### PROMPT:
Copy out each line of the data that includes the string "frames".

==== INFORMATION GIVEN

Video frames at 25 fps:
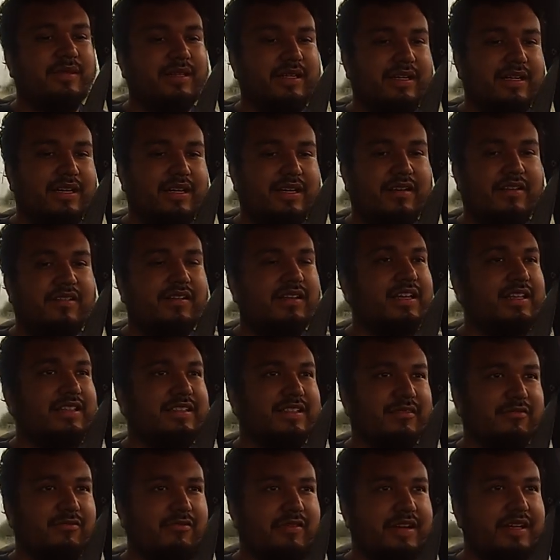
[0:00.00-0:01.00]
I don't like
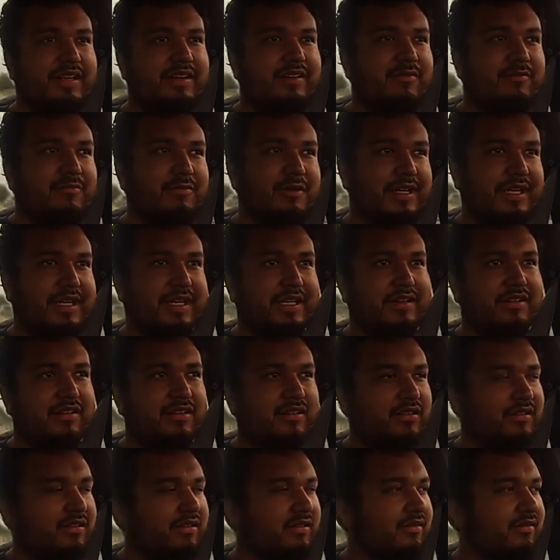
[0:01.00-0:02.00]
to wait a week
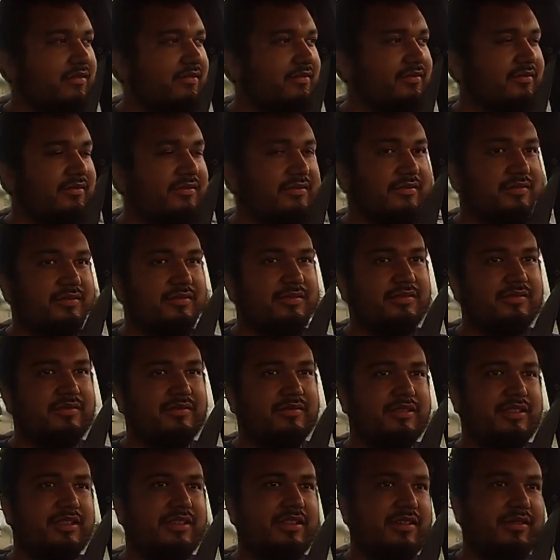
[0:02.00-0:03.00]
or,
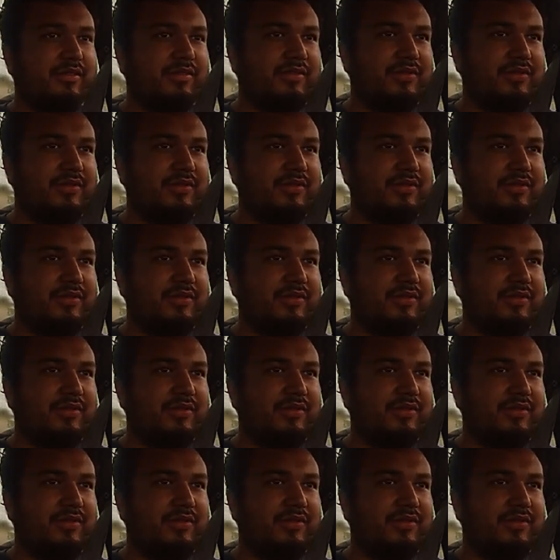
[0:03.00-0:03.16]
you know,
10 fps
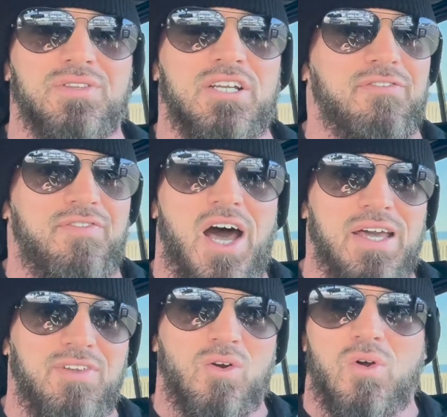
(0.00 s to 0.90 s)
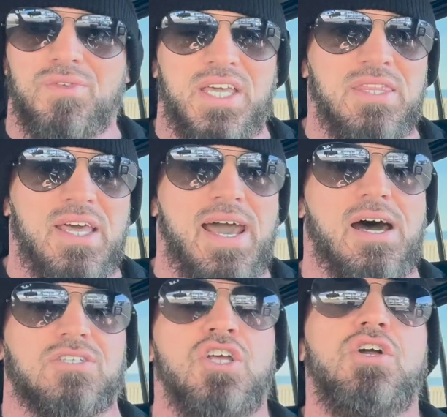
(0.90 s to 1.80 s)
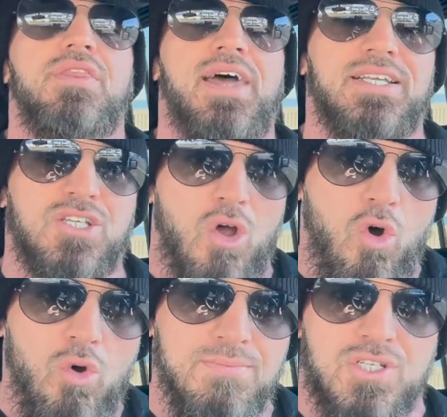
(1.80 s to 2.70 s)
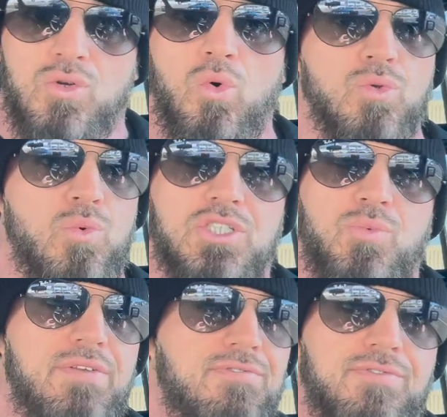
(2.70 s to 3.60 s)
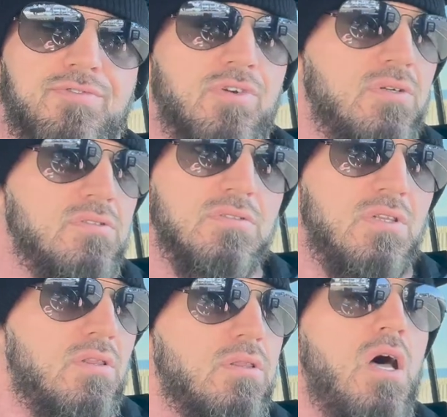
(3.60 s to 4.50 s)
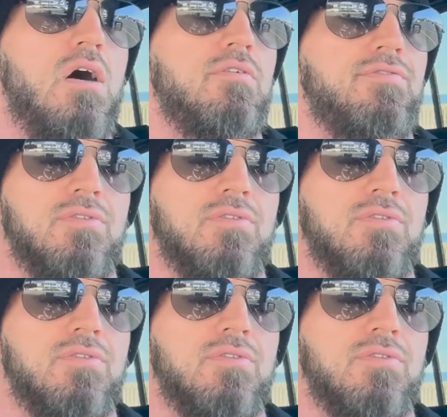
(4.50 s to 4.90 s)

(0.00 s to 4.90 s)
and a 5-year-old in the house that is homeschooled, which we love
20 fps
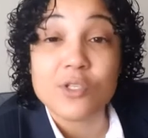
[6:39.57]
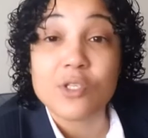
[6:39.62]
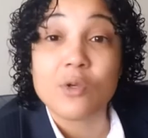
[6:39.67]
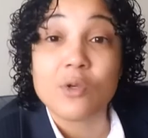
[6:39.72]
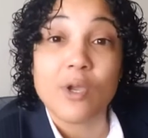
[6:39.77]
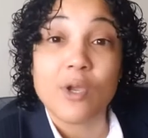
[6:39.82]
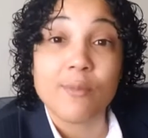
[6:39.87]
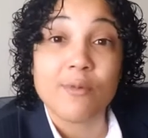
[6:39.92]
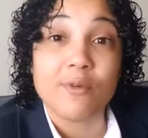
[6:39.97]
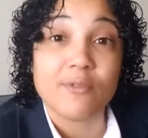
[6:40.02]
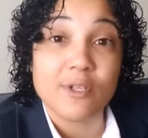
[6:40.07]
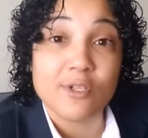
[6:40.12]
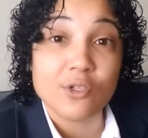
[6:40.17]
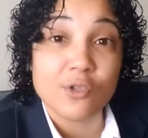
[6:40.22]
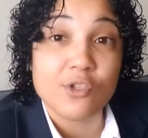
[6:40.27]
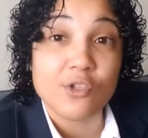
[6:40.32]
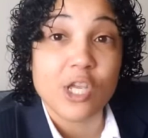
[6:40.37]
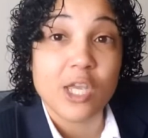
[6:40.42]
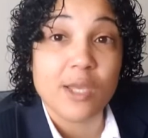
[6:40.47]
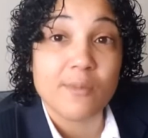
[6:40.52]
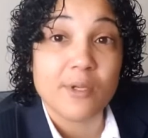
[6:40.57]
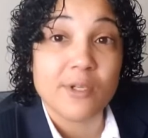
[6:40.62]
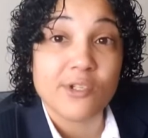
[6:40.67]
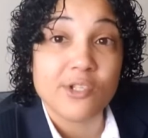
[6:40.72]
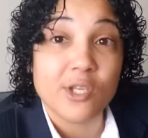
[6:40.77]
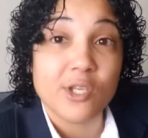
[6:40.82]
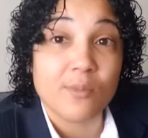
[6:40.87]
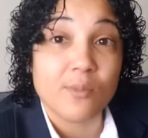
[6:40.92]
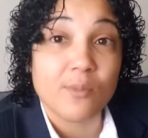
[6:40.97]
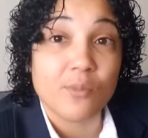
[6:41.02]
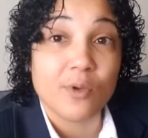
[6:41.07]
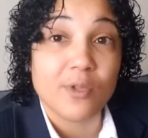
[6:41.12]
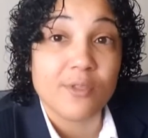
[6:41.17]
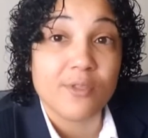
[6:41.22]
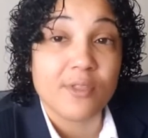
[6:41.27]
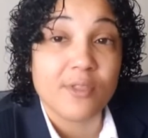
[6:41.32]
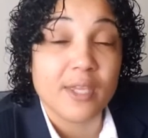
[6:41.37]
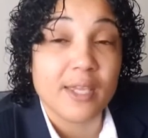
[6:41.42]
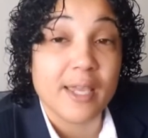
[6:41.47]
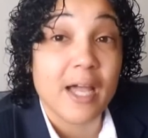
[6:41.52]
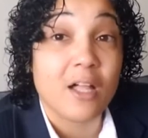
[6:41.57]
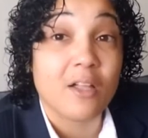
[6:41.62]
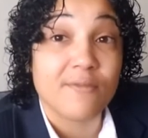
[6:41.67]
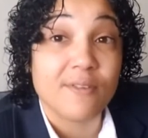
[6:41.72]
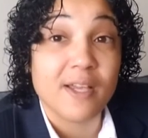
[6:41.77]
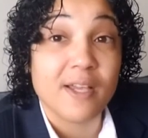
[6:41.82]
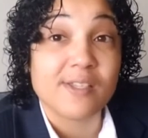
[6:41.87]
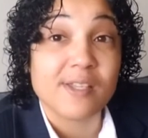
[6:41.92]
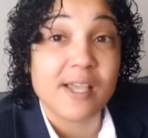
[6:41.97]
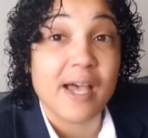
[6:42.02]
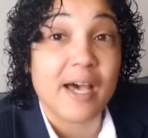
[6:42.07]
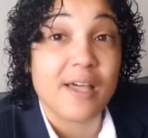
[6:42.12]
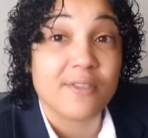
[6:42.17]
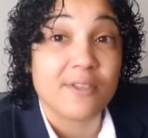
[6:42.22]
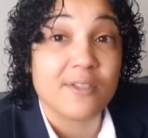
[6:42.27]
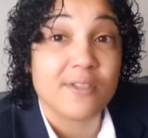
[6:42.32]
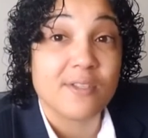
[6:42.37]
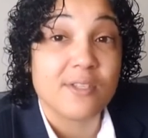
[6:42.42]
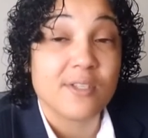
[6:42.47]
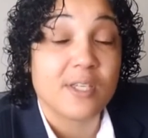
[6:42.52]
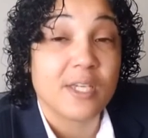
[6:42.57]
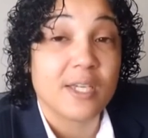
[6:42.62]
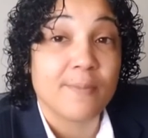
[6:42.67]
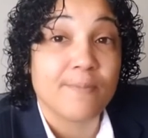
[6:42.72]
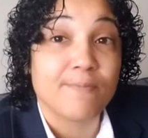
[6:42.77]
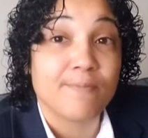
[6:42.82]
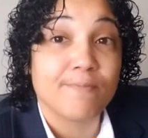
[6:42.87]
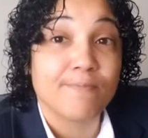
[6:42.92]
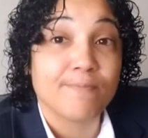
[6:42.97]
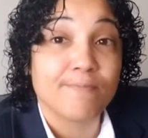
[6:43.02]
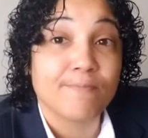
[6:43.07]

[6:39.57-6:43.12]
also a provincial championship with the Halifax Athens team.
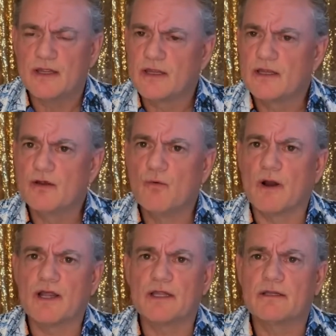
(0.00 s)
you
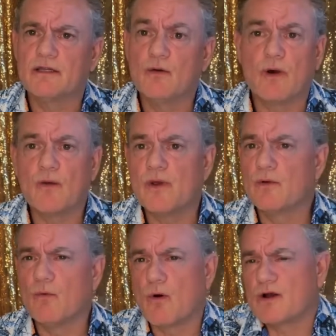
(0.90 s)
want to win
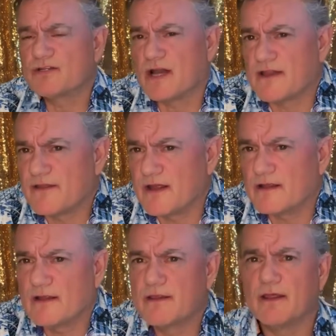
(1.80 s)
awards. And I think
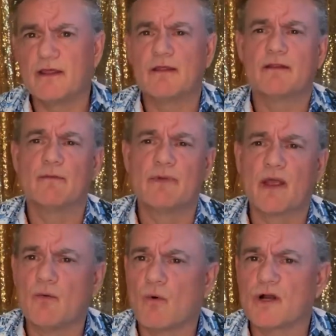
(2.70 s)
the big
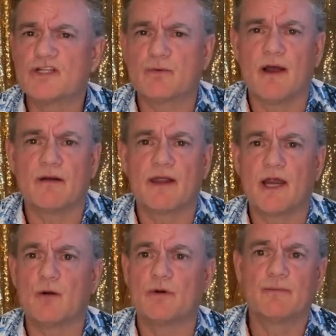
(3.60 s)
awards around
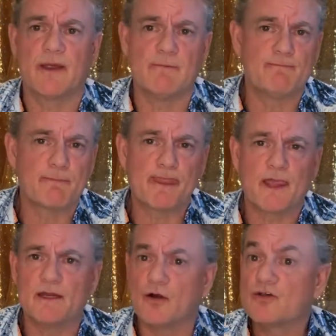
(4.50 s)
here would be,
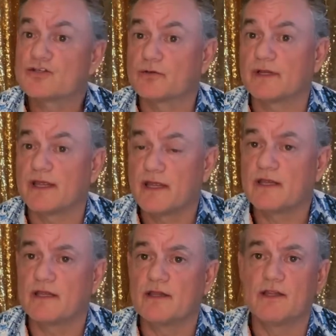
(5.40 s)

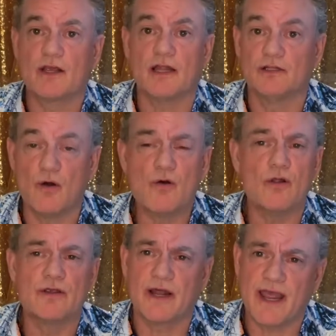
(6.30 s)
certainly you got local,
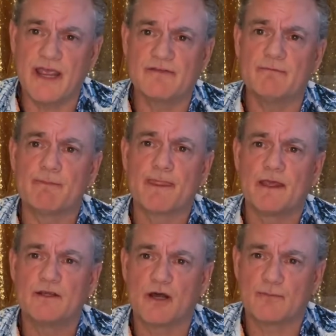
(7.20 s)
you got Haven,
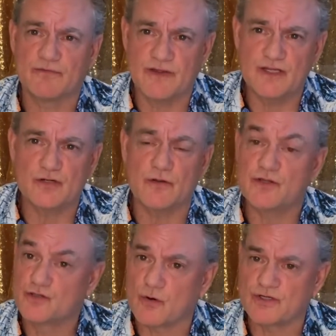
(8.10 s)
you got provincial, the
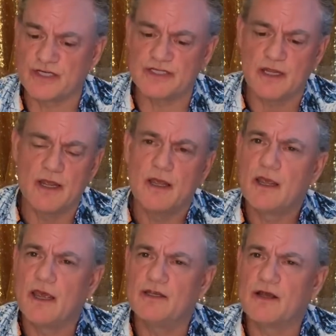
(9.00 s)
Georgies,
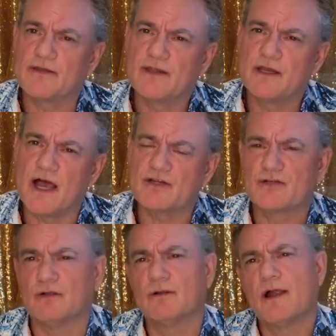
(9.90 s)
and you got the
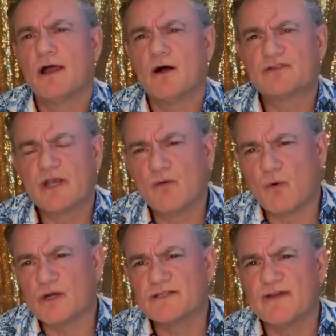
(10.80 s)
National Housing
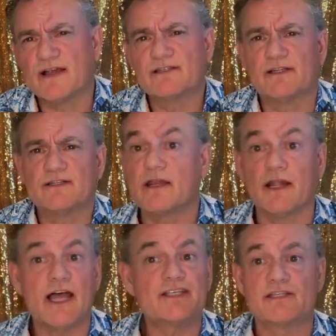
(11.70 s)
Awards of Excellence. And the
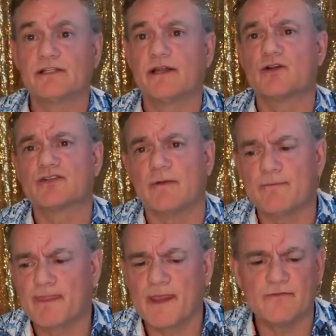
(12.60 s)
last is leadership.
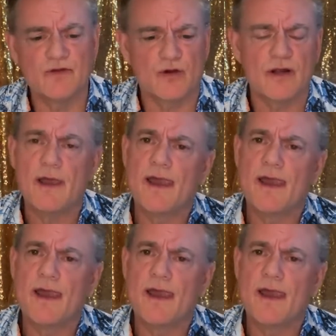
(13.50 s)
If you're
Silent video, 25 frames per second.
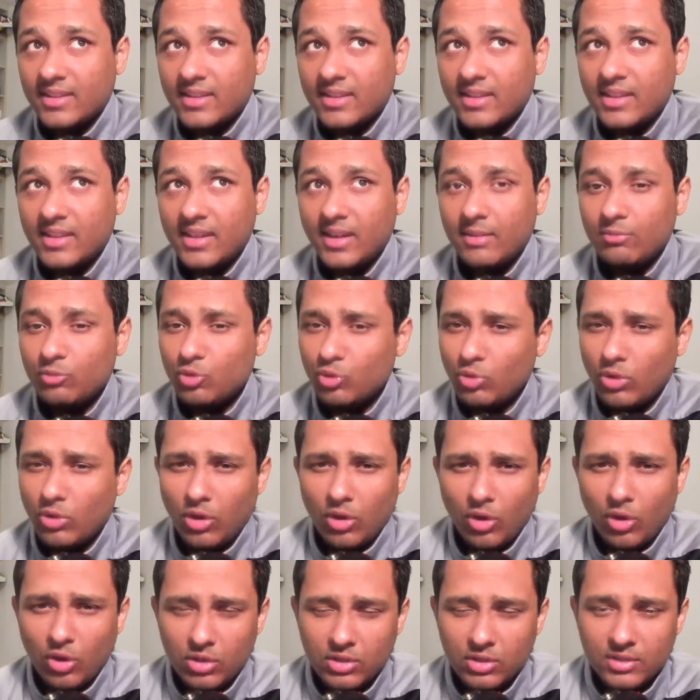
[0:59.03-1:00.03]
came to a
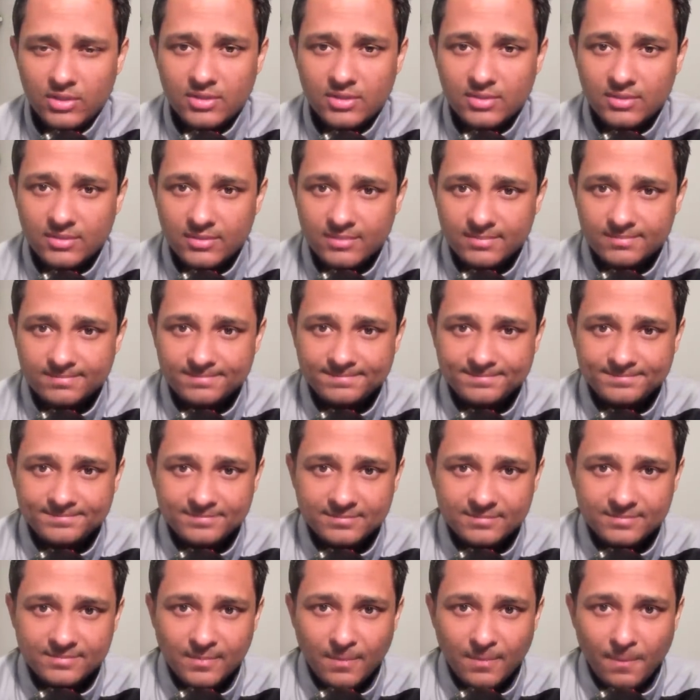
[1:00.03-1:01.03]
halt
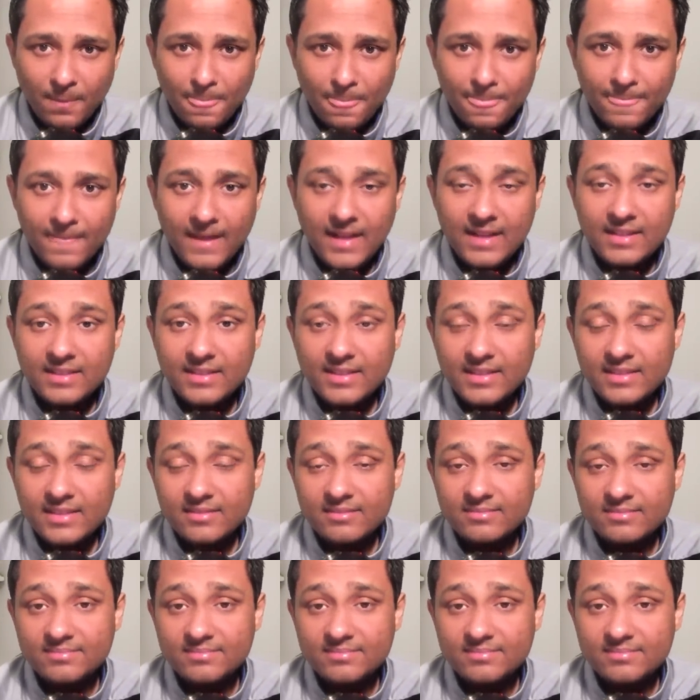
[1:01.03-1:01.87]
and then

========

### TASK ANSWER:
Video frames at 25 fps:
Silent video, 25 frames per second.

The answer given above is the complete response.